- **PROVIDED RECORDS**:
<<<<

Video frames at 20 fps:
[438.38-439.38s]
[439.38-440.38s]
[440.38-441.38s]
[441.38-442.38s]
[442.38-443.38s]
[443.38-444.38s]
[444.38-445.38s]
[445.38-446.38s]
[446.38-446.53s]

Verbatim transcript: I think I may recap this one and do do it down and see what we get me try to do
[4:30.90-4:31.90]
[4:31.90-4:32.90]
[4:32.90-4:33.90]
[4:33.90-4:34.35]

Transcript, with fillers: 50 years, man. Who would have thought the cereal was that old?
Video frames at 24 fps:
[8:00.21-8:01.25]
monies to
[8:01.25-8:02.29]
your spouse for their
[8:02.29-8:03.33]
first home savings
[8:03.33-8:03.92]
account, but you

>>>>
<<<<

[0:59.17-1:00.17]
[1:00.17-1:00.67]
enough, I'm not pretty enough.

>>>>

- **WHAT THIS TASK INVOLVES**: Using the entries above, give again exactly the lines from the line holding "Video frames at 20" through the line holding "[446.38-446.53s]". Include both end lines and nothing else.

- **ANSWER BOX**:
Video frames at 20 fps:
[438.38-439.38s]
[439.38-440.38s]
[440.38-441.38s]
[441.38-442.38s]
[442.38-443.38s]
[443.38-444.38s]
[444.38-445.38s]
[445.38-446.38s]
[446.38-446.53s]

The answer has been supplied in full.